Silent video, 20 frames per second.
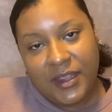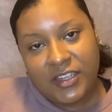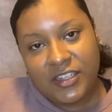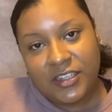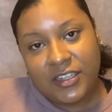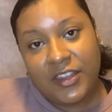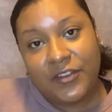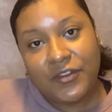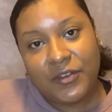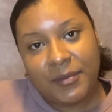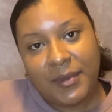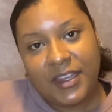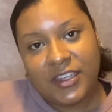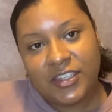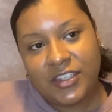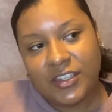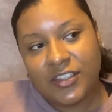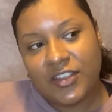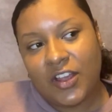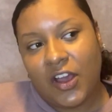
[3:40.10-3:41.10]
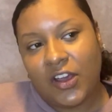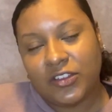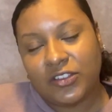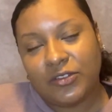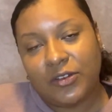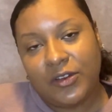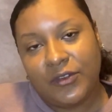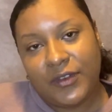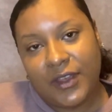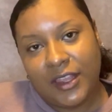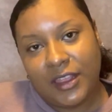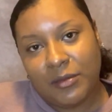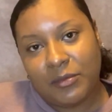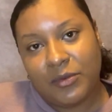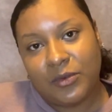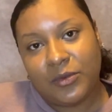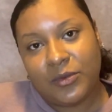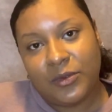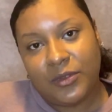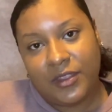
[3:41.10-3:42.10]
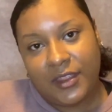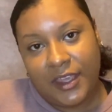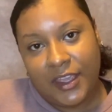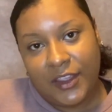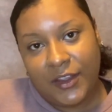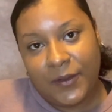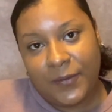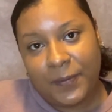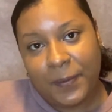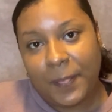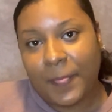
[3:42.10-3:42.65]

information is also available there.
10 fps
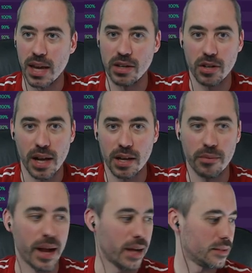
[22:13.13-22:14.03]
and you're not going to
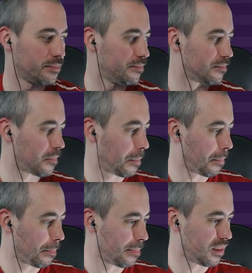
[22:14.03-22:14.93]
react.
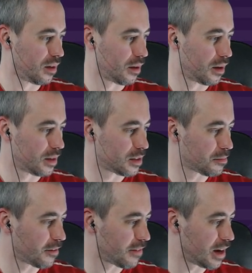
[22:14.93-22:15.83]
It's
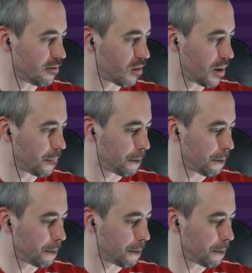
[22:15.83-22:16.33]
my favorite.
★ ★ ★ ★
| EXERCISE AIM |
The entire listing above is to be copied exactly, with all pictures omitted.

| SOLUTION BELOW |
Silent video, 20 frames per second.
[3:40.10-3:41.10]
[3:41.10-3:42.10]
[3:42.10-3:42.65]

information is also available there.
10 fps
[22:13.13-22:14.03]
and you're not going to
[22:14.03-22:14.93]
react.
[22:14.93-22:15.83]
It's
[22:15.83-22:16.33]
my favorite.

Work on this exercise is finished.